I ask the question because I saw this fact used in this solution to a problem:

Problem: Given that

$ \frac{x^2}{2^2-1}+\frac{y^2}{2^2-3^2}+\frac{z^2}{2^2-5^2}+\frac{w^2}{2^2-7^2}=1 $

$ \frac{x^2}{4^2-1}+\frac{y^2}{4^2-3^2}+\frac{z^2}{4^2-5^2}+\frac{w^2}{4^2-7^2}=1 $

$ \frac{x^2}{6^2-1}+\frac{y^2}{6^2-3^2}+\frac{z^2}{6^2-5^2}+\frac{w^2}{6^2-7^2}=1 $

$ \frac{x^2}{8^2-1}+\frac{y^2}{8^2-3^2}+\frac{z^2}{8^2-5^2}+\frac{w^2}{8^2-7^2}=1 $

find the value of $ w^2+x^2+y^2+z^2 $

Here's the solution http://www.isinj.com/aime/AIME-Solutions-1983-2011.pdf Starts at the bottom of page 22, problem #15.
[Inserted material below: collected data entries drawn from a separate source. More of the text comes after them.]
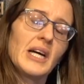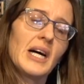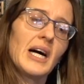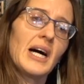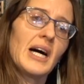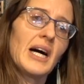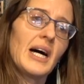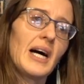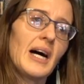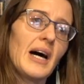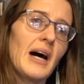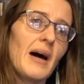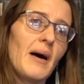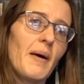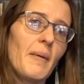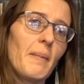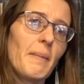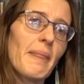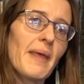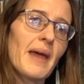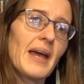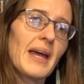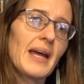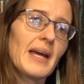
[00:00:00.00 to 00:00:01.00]

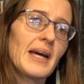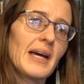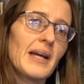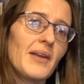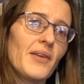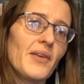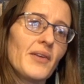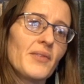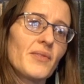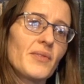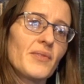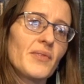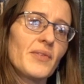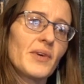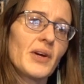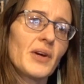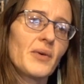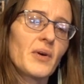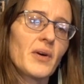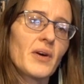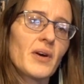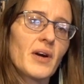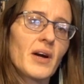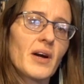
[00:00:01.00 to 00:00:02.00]
And
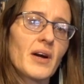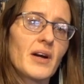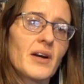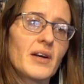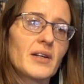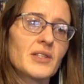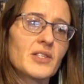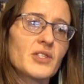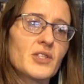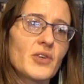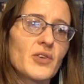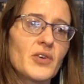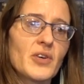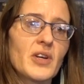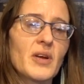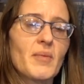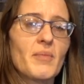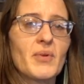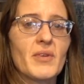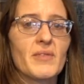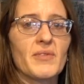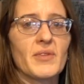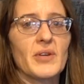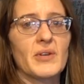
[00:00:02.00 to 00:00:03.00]
there are a certain
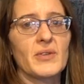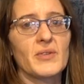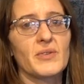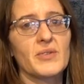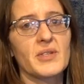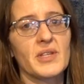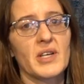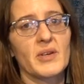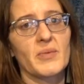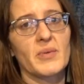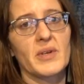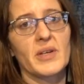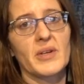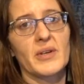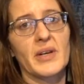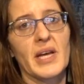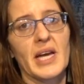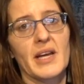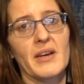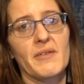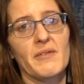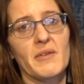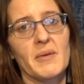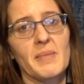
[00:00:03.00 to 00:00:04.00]
number of those that were
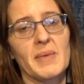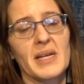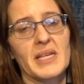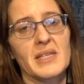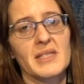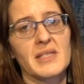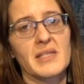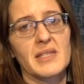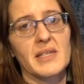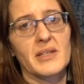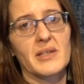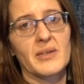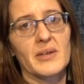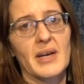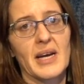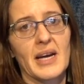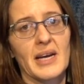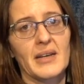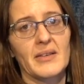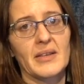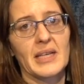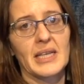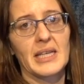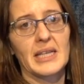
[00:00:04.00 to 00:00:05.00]
okayed for Mendocino
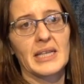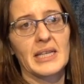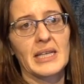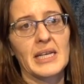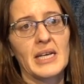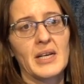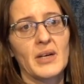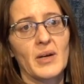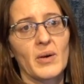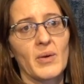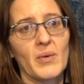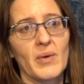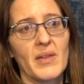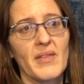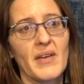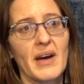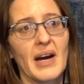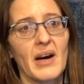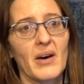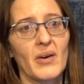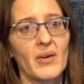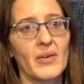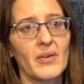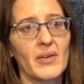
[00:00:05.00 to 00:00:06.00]
County
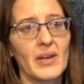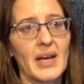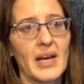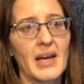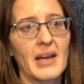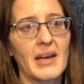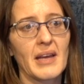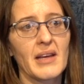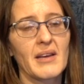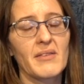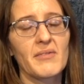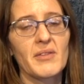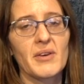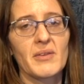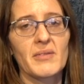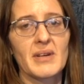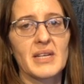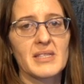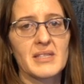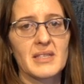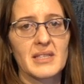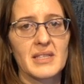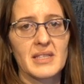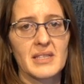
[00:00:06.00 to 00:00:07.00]
without any of the
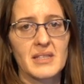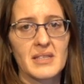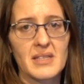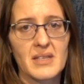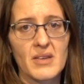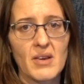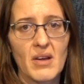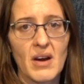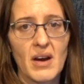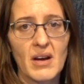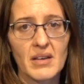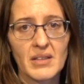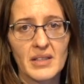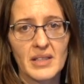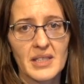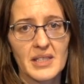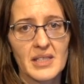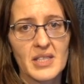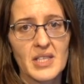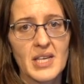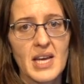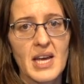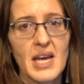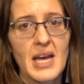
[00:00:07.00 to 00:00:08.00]
residents'
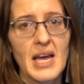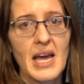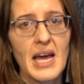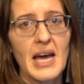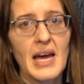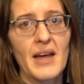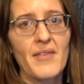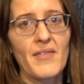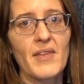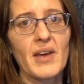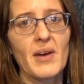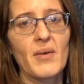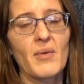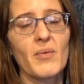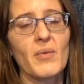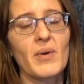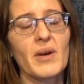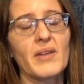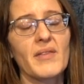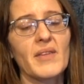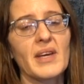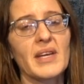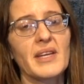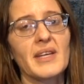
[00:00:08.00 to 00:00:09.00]
knowledge. And
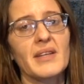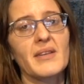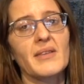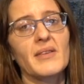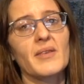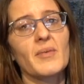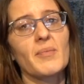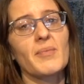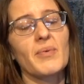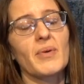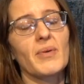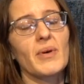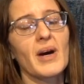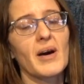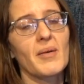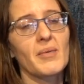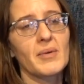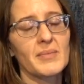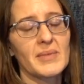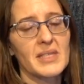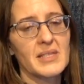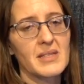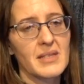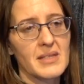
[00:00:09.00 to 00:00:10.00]
they didn't. The
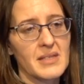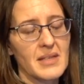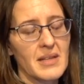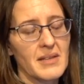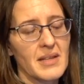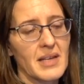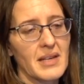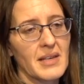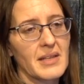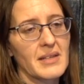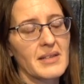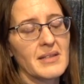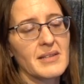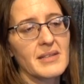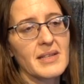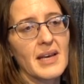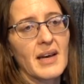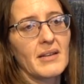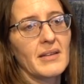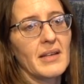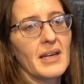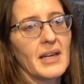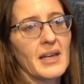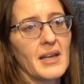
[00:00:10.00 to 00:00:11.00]
problem is that they didn't
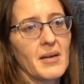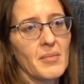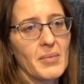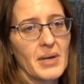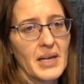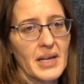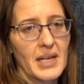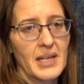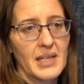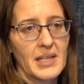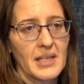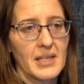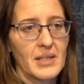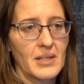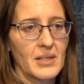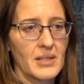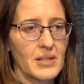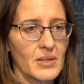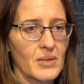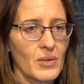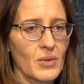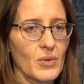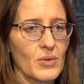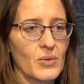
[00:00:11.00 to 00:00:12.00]
tell
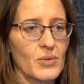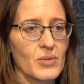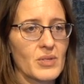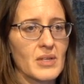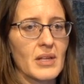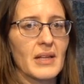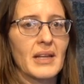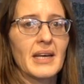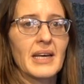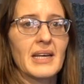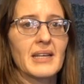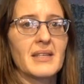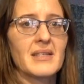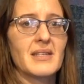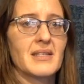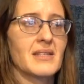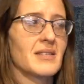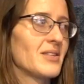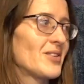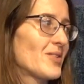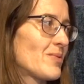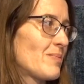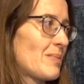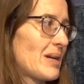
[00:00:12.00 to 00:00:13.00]
anybody whose land is
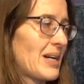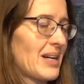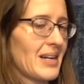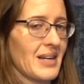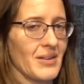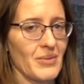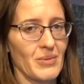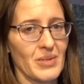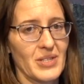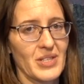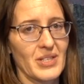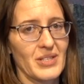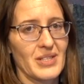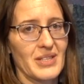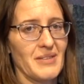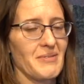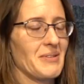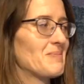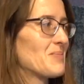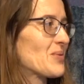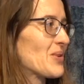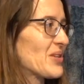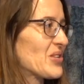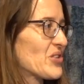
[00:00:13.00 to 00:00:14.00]
nearby, which is
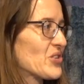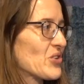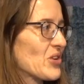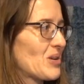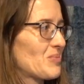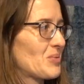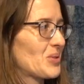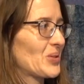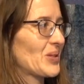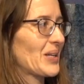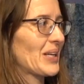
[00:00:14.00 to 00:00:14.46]
even more troubling.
On page 23, the solution compares the LHS of eq (2) to the LHS of eq (3) because they are both 4th degree polynomials with 4 identical roots. I am trying to prove that this must be true for all polynomials. Can someone help me prove it?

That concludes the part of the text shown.